#### [INSTRUCTIONS FOR THE TASK]
An exact copy of every record below is needed, with the pictures left out.

■ ■ ■

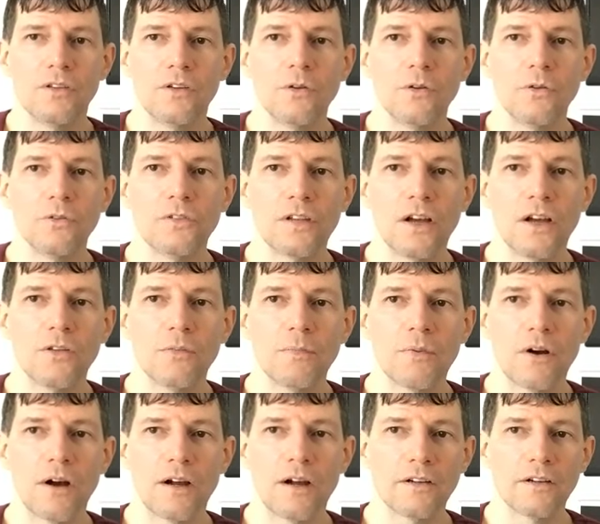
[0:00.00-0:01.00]
Those health
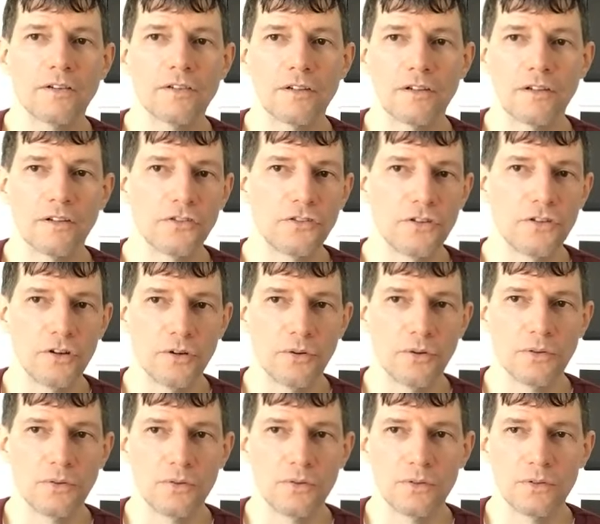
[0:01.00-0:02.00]
products I'm going to
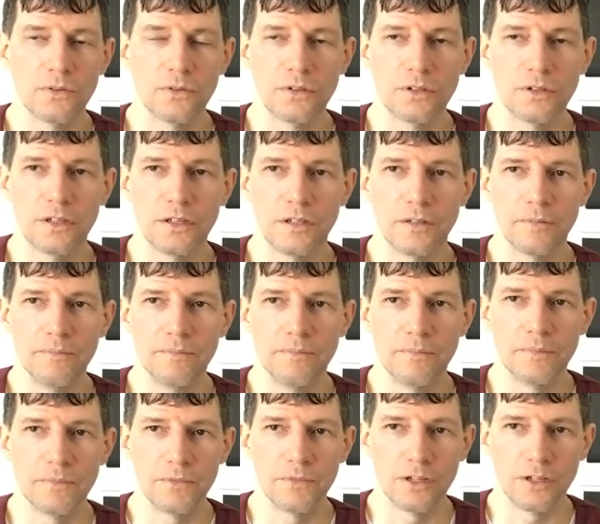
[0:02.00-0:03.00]
show um,
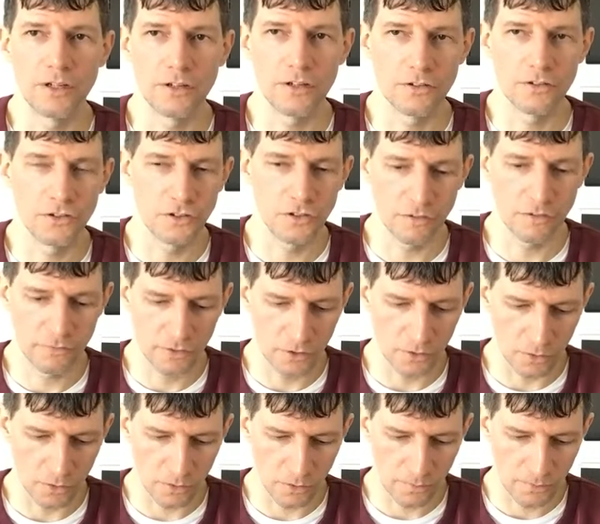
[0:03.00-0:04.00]
are just a
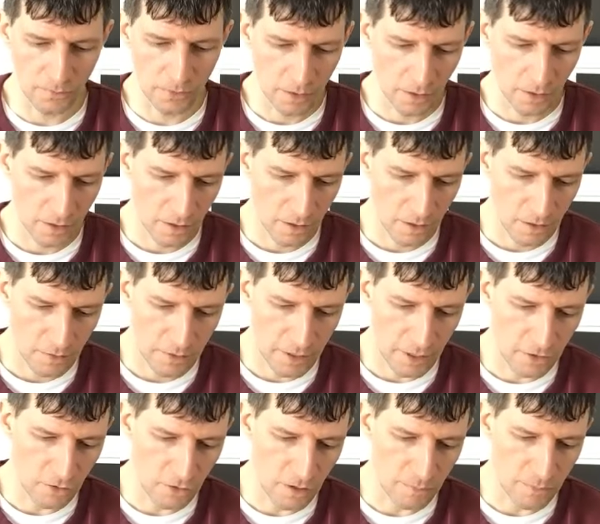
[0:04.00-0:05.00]
few
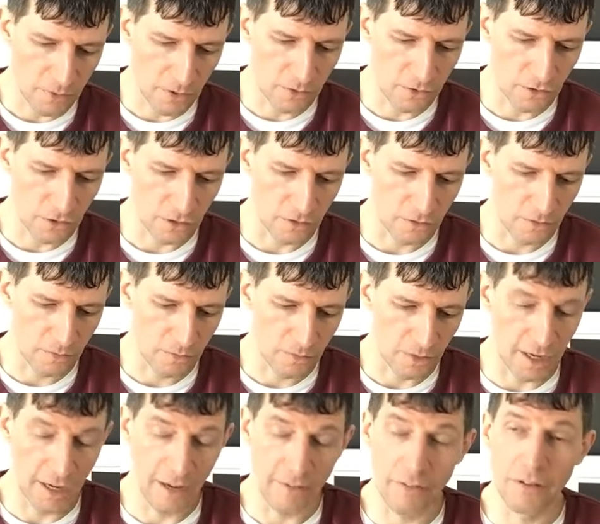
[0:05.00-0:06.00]
that you can purchase.
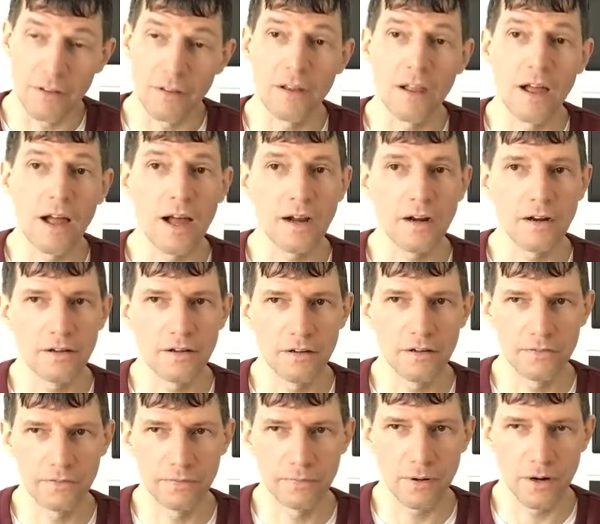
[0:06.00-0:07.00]
I have a lot
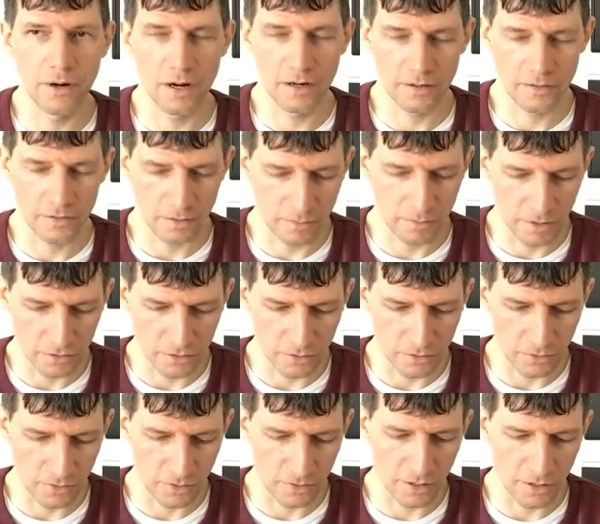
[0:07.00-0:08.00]
of products in my
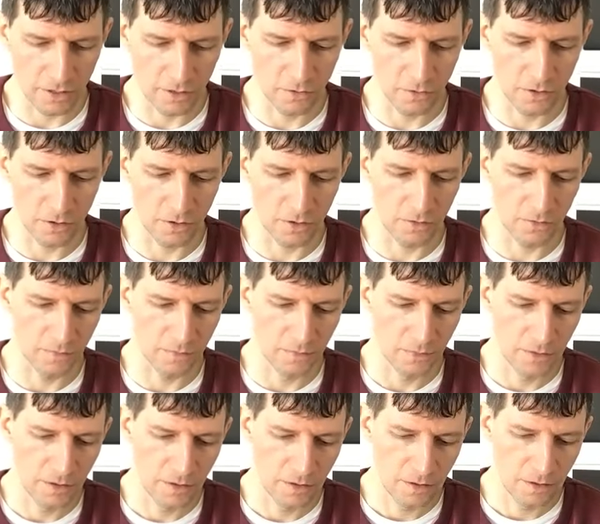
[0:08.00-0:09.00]
store that you can
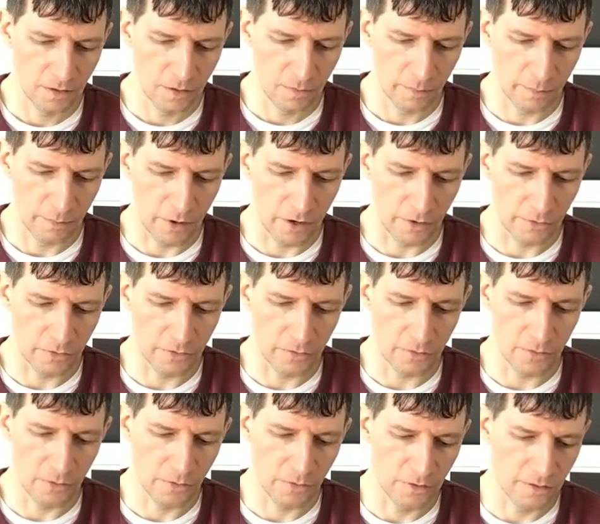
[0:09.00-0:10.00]
browse
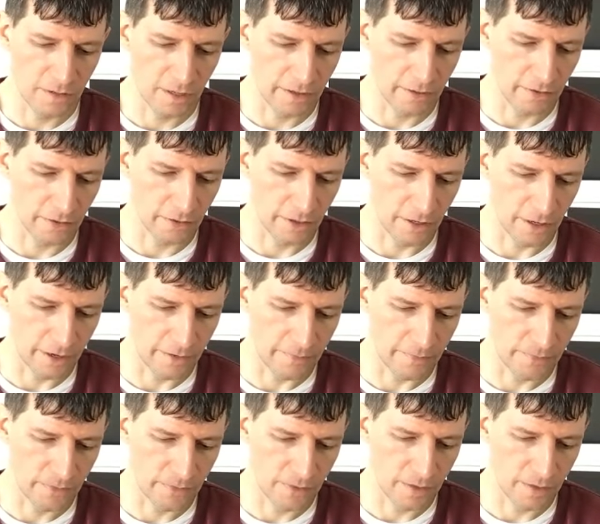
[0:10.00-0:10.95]
through and take a look at.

■ ■ ■

#### [TASK RESULT]
[0:00.00-0:01.00]
Those health
[0:01.00-0:02.00]
products I'm going to
[0:02.00-0:03.00]
show um,
[0:03.00-0:04.00]
are just a
[0:04.00-0:05.00]
few
[0:05.00-0:06.00]
that you can purchase.
[0:06.00-0:07.00]
I have a lot
[0:07.00-0:08.00]
of products in my
[0:08.00-0:09.00]
store that you can
[0:09.00-0:10.00]
browse
[0:10.00-0:10.95]
through and take a look at.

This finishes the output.